What the task requires:
Make an exact copy of the records that follow, with each picture omitted.

Supplied data:
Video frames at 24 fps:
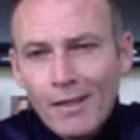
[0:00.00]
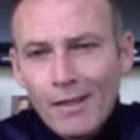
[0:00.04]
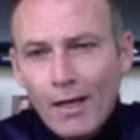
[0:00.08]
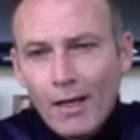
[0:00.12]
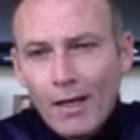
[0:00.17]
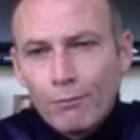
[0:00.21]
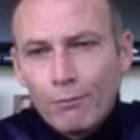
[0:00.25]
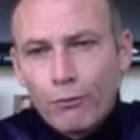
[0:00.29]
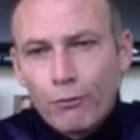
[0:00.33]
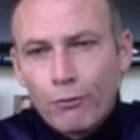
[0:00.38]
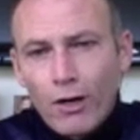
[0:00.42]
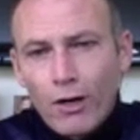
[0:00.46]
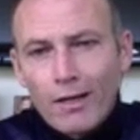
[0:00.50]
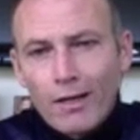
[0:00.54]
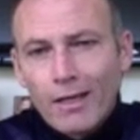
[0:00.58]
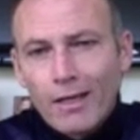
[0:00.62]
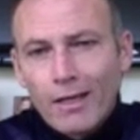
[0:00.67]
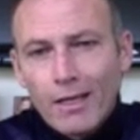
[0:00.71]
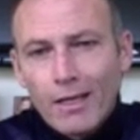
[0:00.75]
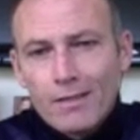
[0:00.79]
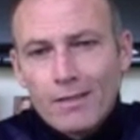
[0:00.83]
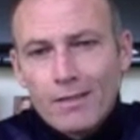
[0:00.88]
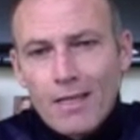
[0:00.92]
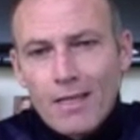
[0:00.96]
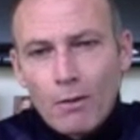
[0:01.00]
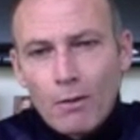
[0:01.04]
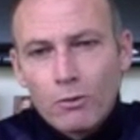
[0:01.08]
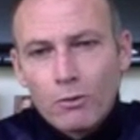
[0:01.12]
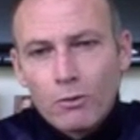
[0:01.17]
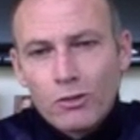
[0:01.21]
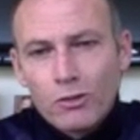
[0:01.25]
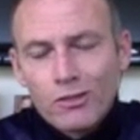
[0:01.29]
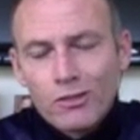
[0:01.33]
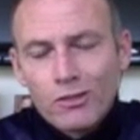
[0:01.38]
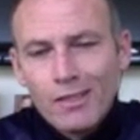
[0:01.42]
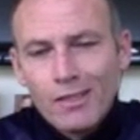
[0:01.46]
And for our kids, that
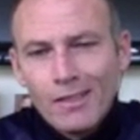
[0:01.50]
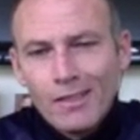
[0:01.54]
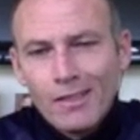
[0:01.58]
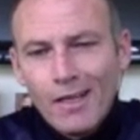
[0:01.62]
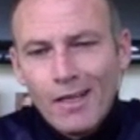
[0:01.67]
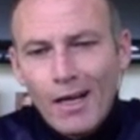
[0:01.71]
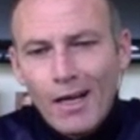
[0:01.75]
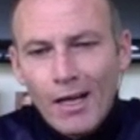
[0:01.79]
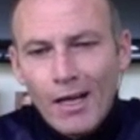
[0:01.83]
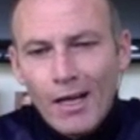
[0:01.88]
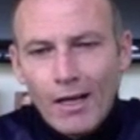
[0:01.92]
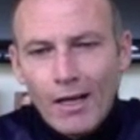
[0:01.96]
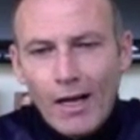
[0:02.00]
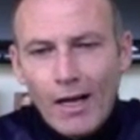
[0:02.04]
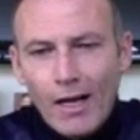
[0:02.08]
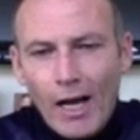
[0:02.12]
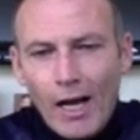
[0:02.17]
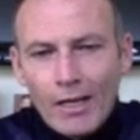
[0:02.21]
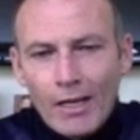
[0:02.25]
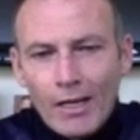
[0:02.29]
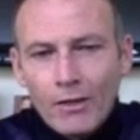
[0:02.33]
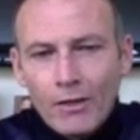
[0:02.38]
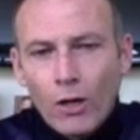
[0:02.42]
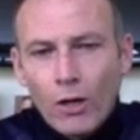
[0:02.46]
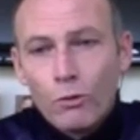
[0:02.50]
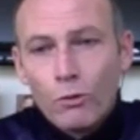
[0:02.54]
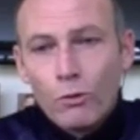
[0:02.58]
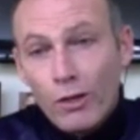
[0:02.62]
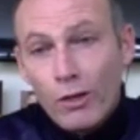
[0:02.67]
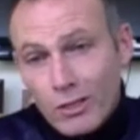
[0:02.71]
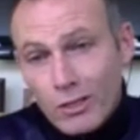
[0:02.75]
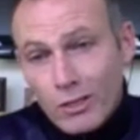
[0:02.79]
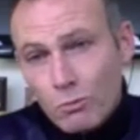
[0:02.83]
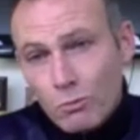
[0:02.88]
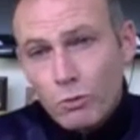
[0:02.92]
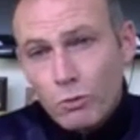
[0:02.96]
was. I know
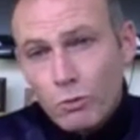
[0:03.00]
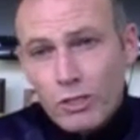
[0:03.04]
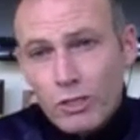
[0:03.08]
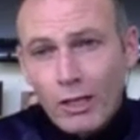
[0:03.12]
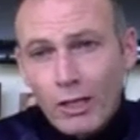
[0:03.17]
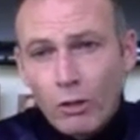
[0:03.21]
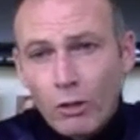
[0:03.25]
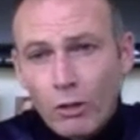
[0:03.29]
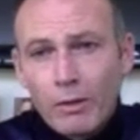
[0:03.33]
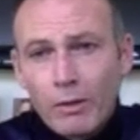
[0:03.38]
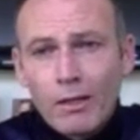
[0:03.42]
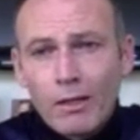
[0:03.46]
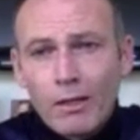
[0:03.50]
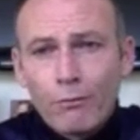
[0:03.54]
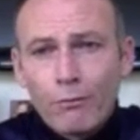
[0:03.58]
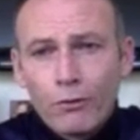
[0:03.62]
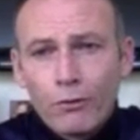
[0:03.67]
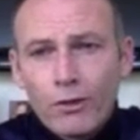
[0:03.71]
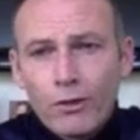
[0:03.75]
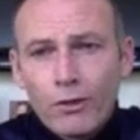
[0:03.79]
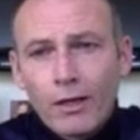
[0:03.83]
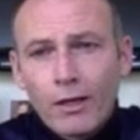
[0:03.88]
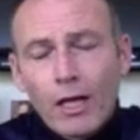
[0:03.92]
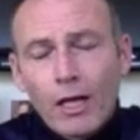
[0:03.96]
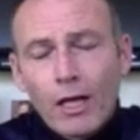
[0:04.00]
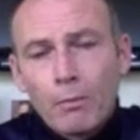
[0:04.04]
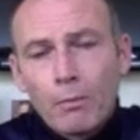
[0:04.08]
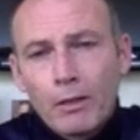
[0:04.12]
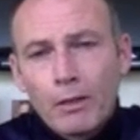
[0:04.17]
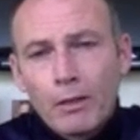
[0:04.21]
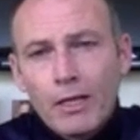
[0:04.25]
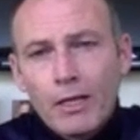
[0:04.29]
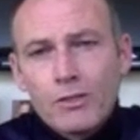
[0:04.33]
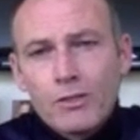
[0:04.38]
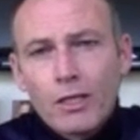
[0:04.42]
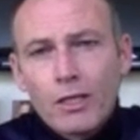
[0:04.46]
this was a little bit different than a
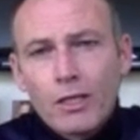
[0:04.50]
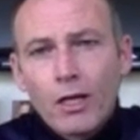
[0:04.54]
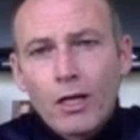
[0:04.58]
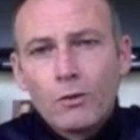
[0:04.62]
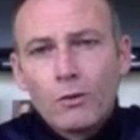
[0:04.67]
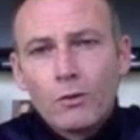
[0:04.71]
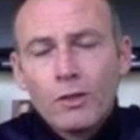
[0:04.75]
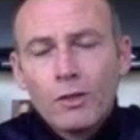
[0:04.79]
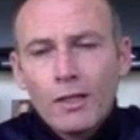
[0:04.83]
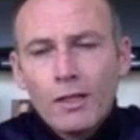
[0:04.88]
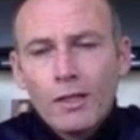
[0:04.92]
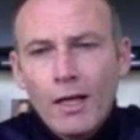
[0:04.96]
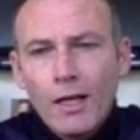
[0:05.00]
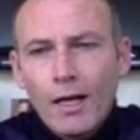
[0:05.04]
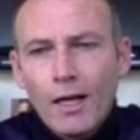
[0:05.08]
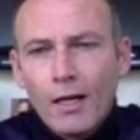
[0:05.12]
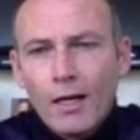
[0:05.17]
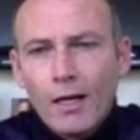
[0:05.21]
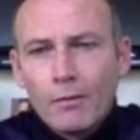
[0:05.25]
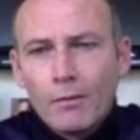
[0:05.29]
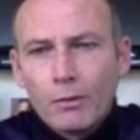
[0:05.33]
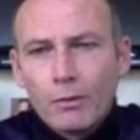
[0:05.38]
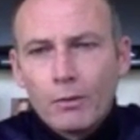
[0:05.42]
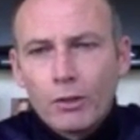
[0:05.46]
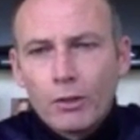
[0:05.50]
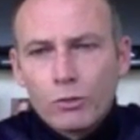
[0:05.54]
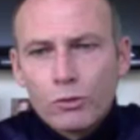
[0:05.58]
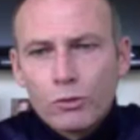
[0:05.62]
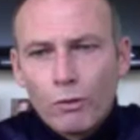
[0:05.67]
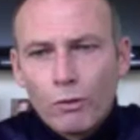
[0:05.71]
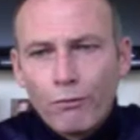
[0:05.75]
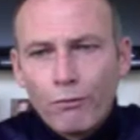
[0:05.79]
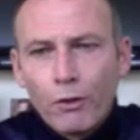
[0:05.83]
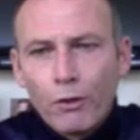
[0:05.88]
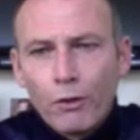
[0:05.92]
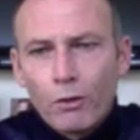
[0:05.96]
couple of years ago because
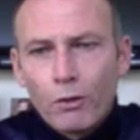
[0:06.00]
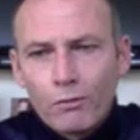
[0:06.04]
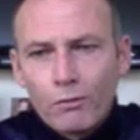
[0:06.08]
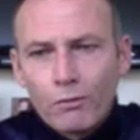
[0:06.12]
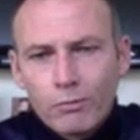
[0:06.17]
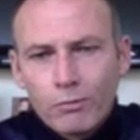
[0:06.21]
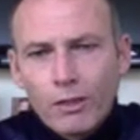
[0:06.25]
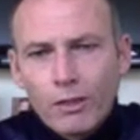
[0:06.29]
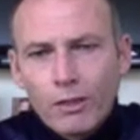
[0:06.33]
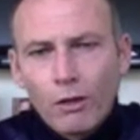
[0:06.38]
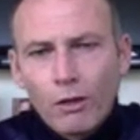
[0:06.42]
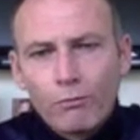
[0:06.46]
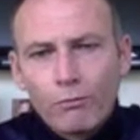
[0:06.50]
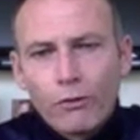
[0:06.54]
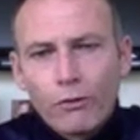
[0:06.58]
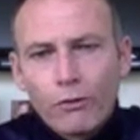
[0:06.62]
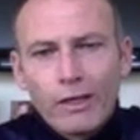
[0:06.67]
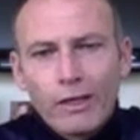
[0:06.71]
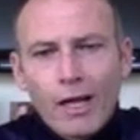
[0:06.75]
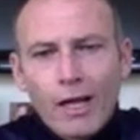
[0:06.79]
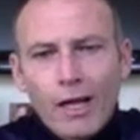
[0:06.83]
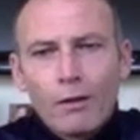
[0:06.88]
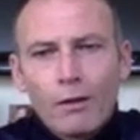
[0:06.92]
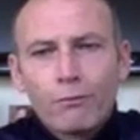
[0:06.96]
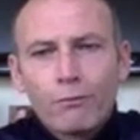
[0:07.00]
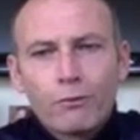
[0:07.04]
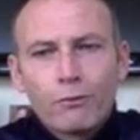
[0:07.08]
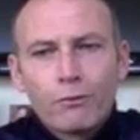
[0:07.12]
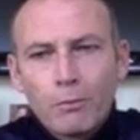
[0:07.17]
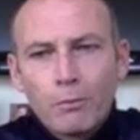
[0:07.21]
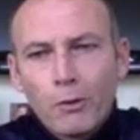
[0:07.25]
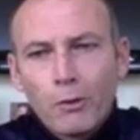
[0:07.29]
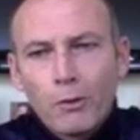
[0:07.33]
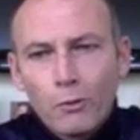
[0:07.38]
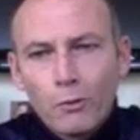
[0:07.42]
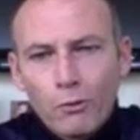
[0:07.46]
we felt very
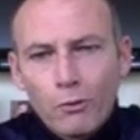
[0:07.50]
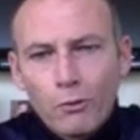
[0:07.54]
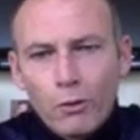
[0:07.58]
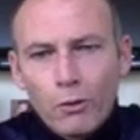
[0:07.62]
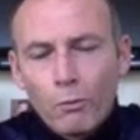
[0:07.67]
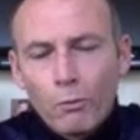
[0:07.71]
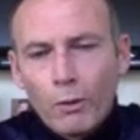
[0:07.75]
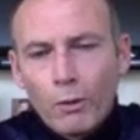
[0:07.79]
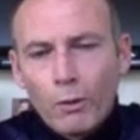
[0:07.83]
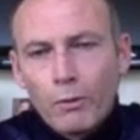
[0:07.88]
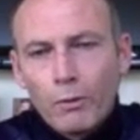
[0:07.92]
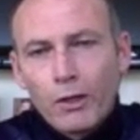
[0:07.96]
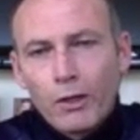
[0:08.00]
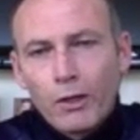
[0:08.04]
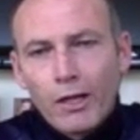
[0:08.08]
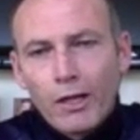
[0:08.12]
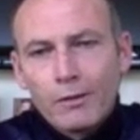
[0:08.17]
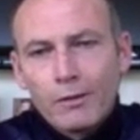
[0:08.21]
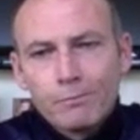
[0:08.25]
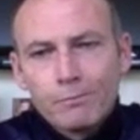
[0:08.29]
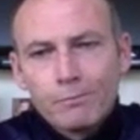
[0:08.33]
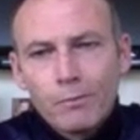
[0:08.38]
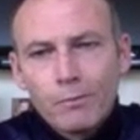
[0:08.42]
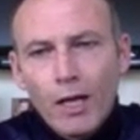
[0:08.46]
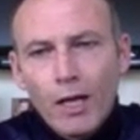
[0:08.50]
comfortable that we were gonna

Answer to this problem:
Video frames at 24 fps:
[0:00.00]
[0:00.04]
[0:00.08]
[0:00.12]
[0:00.17]
[0:00.21]
[0:00.25]
[0:00.29]
[0:00.33]
[0:00.38]
[0:00.42]
[0:00.46]
[0:00.50]
[0:00.54]
[0:00.58]
[0:00.62]
[0:00.67]
[0:00.71]
[0:00.75]
[0:00.79]
[0:00.83]
[0:00.88]
[0:00.92]
[0:00.96]
[0:01.00]
[0:01.04]
[0:01.08]
[0:01.12]
[0:01.17]
[0:01.21]
[0:01.25]
[0:01.29]
[0:01.33]
[0:01.38]
[0:01.42]
[0:01.46]
And for our kids, that
[0:01.50]
[0:01.54]
[0:01.58]
[0:01.62]
[0:01.67]
[0:01.71]
[0:01.75]
[0:01.79]
[0:01.83]
[0:01.88]
[0:01.92]
[0:01.96]
[0:02.00]
[0:02.04]
[0:02.08]
[0:02.12]
[0:02.17]
[0:02.21]
[0:02.25]
[0:02.29]
[0:02.33]
[0:02.38]
[0:02.42]
[0:02.46]
[0:02.50]
[0:02.54]
[0:02.58]
[0:02.62]
[0:02.67]
[0:02.71]
[0:02.75]
[0:02.79]
[0:02.83]
[0:02.88]
[0:02.92]
[0:02.96]
was. I know
[0:03.00]
[0:03.04]
[0:03.08]
[0:03.12]
[0:03.17]
[0:03.21]
[0:03.25]
[0:03.29]
[0:03.33]
[0:03.38]
[0:03.42]
[0:03.46]
[0:03.50]
[0:03.54]
[0:03.58]
[0:03.62]
[0:03.67]
[0:03.71]
[0:03.75]
[0:03.79]
[0:03.83]
[0:03.88]
[0:03.92]
[0:03.96]
[0:04.00]
[0:04.04]
[0:04.08]
[0:04.12]
[0:04.17]
[0:04.21]
[0:04.25]
[0:04.29]
[0:04.33]
[0:04.38]
[0:04.42]
[0:04.46]
this was a little bit different than a
[0:04.50]
[0:04.54]
[0:04.58]
[0:04.62]
[0:04.67]
[0:04.71]
[0:04.75]
[0:04.79]
[0:04.83]
[0:04.88]
[0:04.92]
[0:04.96]
[0:05.00]
[0:05.04]
[0:05.08]
[0:05.12]
[0:05.17]
[0:05.21]
[0:05.25]
[0:05.29]
[0:05.33]
[0:05.38]
[0:05.42]
[0:05.46]
[0:05.50]
[0:05.54]
[0:05.58]
[0:05.62]
[0:05.67]
[0:05.71]
[0:05.75]
[0:05.79]
[0:05.83]
[0:05.88]
[0:05.92]
[0:05.96]
couple of years ago because
[0:06.00]
[0:06.04]
[0:06.08]
[0:06.12]
[0:06.17]
[0:06.21]
[0:06.25]
[0:06.29]
[0:06.33]
[0:06.38]
[0:06.42]
[0:06.46]
[0:06.50]
[0:06.54]
[0:06.58]
[0:06.62]
[0:06.67]
[0:06.71]
[0:06.75]
[0:06.79]
[0:06.83]
[0:06.88]
[0:06.92]
[0:06.96]
[0:07.00]
[0:07.04]
[0:07.08]
[0:07.12]
[0:07.17]
[0:07.21]
[0:07.25]
[0:07.29]
[0:07.33]
[0:07.38]
[0:07.42]
[0:07.46]
we felt very
[0:07.50]
[0:07.54]
[0:07.58]
[0:07.62]
[0:07.67]
[0:07.71]
[0:07.75]
[0:07.79]
[0:07.83]
[0:07.88]
[0:07.92]
[0:07.96]
[0:08.00]
[0:08.04]
[0:08.08]
[0:08.12]
[0:08.17]
[0:08.21]
[0:08.25]
[0:08.29]
[0:08.33]
[0:08.38]
[0:08.42]
[0:08.46]
[0:08.50]
comfortable that we were gonna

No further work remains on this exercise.